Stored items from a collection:
BEGIN

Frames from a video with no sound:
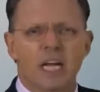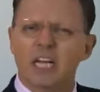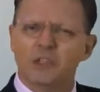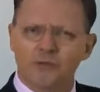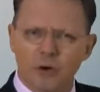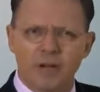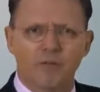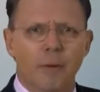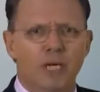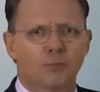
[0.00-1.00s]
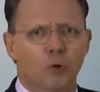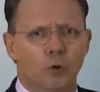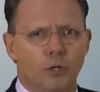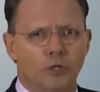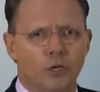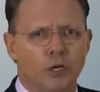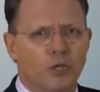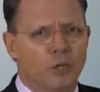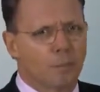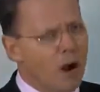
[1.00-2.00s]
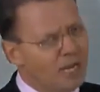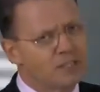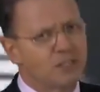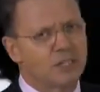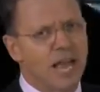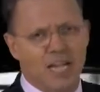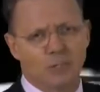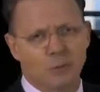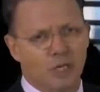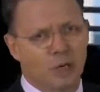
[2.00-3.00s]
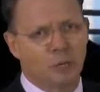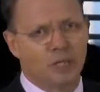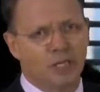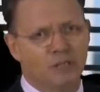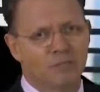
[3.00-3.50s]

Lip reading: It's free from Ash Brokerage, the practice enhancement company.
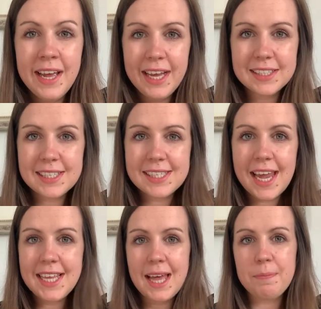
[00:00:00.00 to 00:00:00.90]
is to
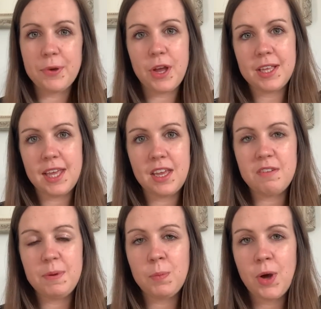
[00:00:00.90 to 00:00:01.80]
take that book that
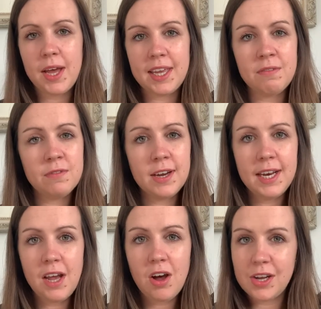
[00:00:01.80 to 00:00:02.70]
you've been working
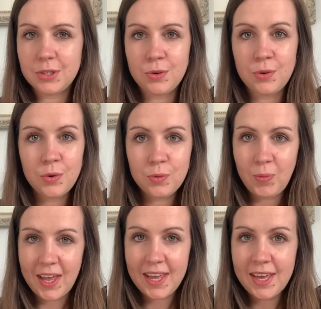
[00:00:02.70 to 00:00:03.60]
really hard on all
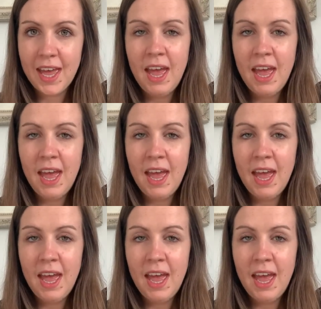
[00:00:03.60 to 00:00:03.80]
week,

END

Repeat exactly, please: transcribe each entry and leave out the pictures.

• _Answer space_
Frames from a video with no sound:
[0.00-1.00s]
[1.00-2.00s]
[2.00-3.00s]
[3.00-3.50s]

Lip reading: It's free from Ash Brokerage, the practice enhancement company.
[00:00:00.00 to 00:00:00.90]
is to
[00:00:00.90 to 00:00:01.80]
take that book that
[00:00:01.80 to 00:00:02.70]
you've been working
[00:00:02.70 to 00:00:03.60]
really hard on all
[00:00:03.60 to 00:00:03.80]
week,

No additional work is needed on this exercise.